С этой точки зрения становятся, возможно, более понятны та навязчивая забота и неумолимая серьёзность, пример коих в христианской религии должны были подавать богословы, папы и императоры, чтобы обеспечить, по мере возможности, непротиворечивость и ясность понятия пресуществления в жертвоприношении мессы и понятий воплощения и omousia[114] в догмате Троицы. Потому что здесь на кон было поставлено ничуть не меньше, чем выживание религиозной системы, которая вовлекла самого Бога в качестве жертвы жертвоприношения и, таким образом, внесла в него то обособление, каковое в язычестве касалось только вещей человеческих.
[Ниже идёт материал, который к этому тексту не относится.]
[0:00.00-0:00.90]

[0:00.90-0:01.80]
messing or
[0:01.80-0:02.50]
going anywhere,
А именно: речь шла о сопротивлении – через одновременное присутствие двух природ в одинарной персоне или в одинарной жертве – смешению божественного и человеческого, что угрожало парализовать христианскую машину жертвоприношения. Учение о воплощении гарантировало, что божественная и человеческая природа были представлены неслиянно в одной и той же личности, так же как пресуществление гарантировало, что некий сорт хлеба и вина претворялся без остатка в тело Христа. Получается, что в христианстве, с приходом Бога как жертвы жертвоприношения и с ярко выраженным присутствием мессианской тенденции, приведшими к кризису различения между сакральным и профанным, религиозная машина вроде бы достигла предельной точки или зоны неразрешимости, где божественная сфера всегда в состоянии крушения в сферу человеческую, и человек уже навсегда проник в божественное.
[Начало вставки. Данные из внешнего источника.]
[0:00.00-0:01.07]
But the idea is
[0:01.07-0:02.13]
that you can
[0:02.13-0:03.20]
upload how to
«Капитализм как религия»[115] – название одного из наиболее глубоких посмертно опубликованных фрагментов Беньямина. По Беньямину, капитализм не представляет собой, как у Вебера, лишь некую секуляризацию протестантской веры, но он сам есть по существу феномен религиозный, появляющийся в виде паразита, начиная с христианства. Как таковой, как религия современности, он определяется тремя признаками: 1. Это некая культовая религия, возможно, наиболее экстремальная и абсолютная из всех, существовавших когда-либо. Всё в ней имеет значение только по отношению к исполнению культа, а не в отношении догмы или идеи. 2. Это культ перманентный, он есть «отправление некоего культа sans trêve et sans merci[116]». Невозможно различить здесь дни праздников и рабочие дни, но имеется один-единственный сплошной день праздника, в котором работа совпадает с отправлением культа. 3. Капиталистический культ даёт право не на спасение или на искупление греха, но на сам грех. «Капитализм, возможно, первый случай не искупающего, но наделяющего виной культа… Безмерное сознание вины, которое не знает искупления, устремляется к этому культу не для того, чтобы искупить вину, а для того, чтобы сделать её универсальной… и, в конце концов, и в первую очередь, ввергнуть самого Бога в эту вину… он не умер, он ввергнут в человеческий удел».
Именно потому, что он направляет все свои силы не на спасение, но на грех, не на надежду, но на отчаяние, капитализм как религия грезит не об изменении мира, но о его разрушении. И его власть в наше время настолько тотальна, что даже три великих пророка современности (Ницше, Маркс и Фрейд), согласно Беньямину, с ним сговорились и, таким образом, солидарны с религией отчаяния. «Этот переход человеческой планиды через дом отчаяния в абсолютном одиночестве своего пути и есть тот этос, который определил Ницше. Этот человек – сверхчеловек, который первым начинает осознанно исполнять завет капиталистической религии». Но фрейдистская теория также входит в состав служения капиталистическому культу: «…вытесненное, греховное представление и есть сам капитал, выплачивающий проценты преисподней бессознательного». И у Маркса капитализм «станет социализмом – посредством процентов и процентов от процентов как производных от вины, долга».